The devmap(9E) entry point is called as a result of the mmap(2) system call. The devmap(9E) function is called to export device memory or kernel memory to user applications. The devmap() function is used for the following operations:
Validate the user mapping to the device or kernel memory
Translate the logical offset within the application mapping to the corresponding offset within the device or kernel memory
Pass the mapping information to the system for setting up the mapping
The devmap() function has the following syntax:
int devmap(dev_t dev, devmap_cookie_t handle, offset_t off, size_t len, size_t *maplen, uint_t model);
Device whose memory is to be mapped.
Device-mapping handle that the system creates and uses to describe a mapping to contiguous memory in the device or kernel.
Logical offset within the application mapping that has to be translated by the driver to the corresponding offset within the device or kernel memory.
Length (in bytes) of the memory being mapped.
Enables driver to associate different kernel memory regions or multiple physically discontiguous memory regions with one contiguous user application mapping.
Data model type of the current thread.
The system creates multiple mapping handles in one mmap(2) system call. For example, the mapping might contain multiple physically discontiguous memory regions.
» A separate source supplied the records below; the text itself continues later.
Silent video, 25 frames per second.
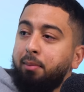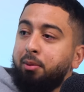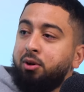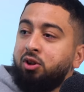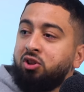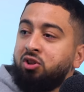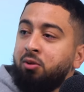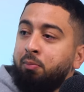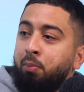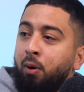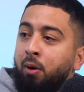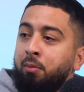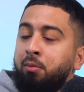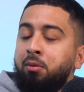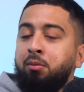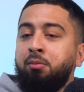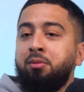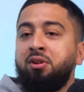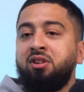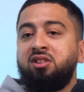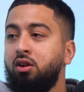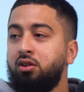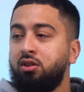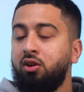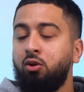because the problem
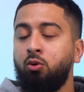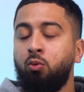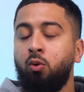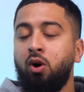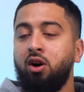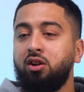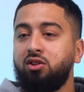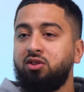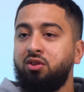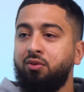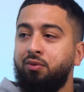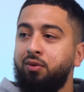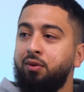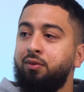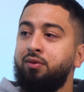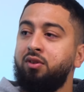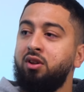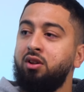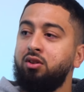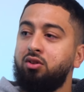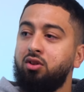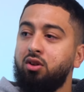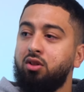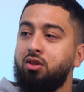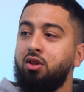reps. is they'll work to
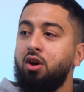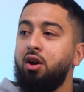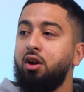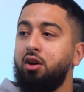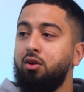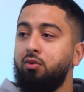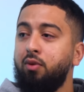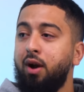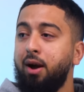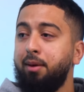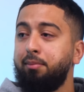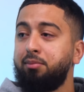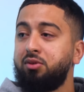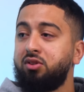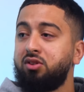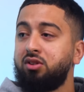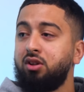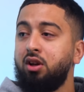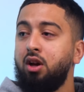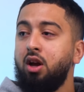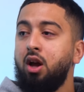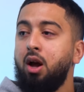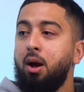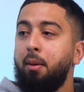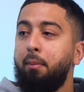15 to 30 reps
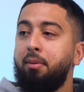hmm.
Initially, devmap(9E) is called with the parameters off and len. These parameters are passed by the application to mmap(2). devmap(9E) sets *maplen to the length from off to the end of a contiguous memory region. The *maplen value must be rounded up to a multiple of a page size. The *maplen value can be set to less than the original mapping length len. If so, the system uses a new mapping handle with adjusted off and len parameters to call devmap(9E) repeatedly until the initial mapping length is satisfied.
If a driver supports multiple application data models, model must be passed to ddi_model_convert_from(9F). The ddi_model_convert_from() function determines whether a data model mismatch exists between the current thread and the device driver. The device driver might have to adjust the shape of data structures before exporting the structures to a user thread that supports a different data model. See Appendix C, Making a Device Driver 64-Bit Ready page for more details.
The devmap(9E) entry point must return -1 if the logical offset, off, is out of the range of memory exported by the driver.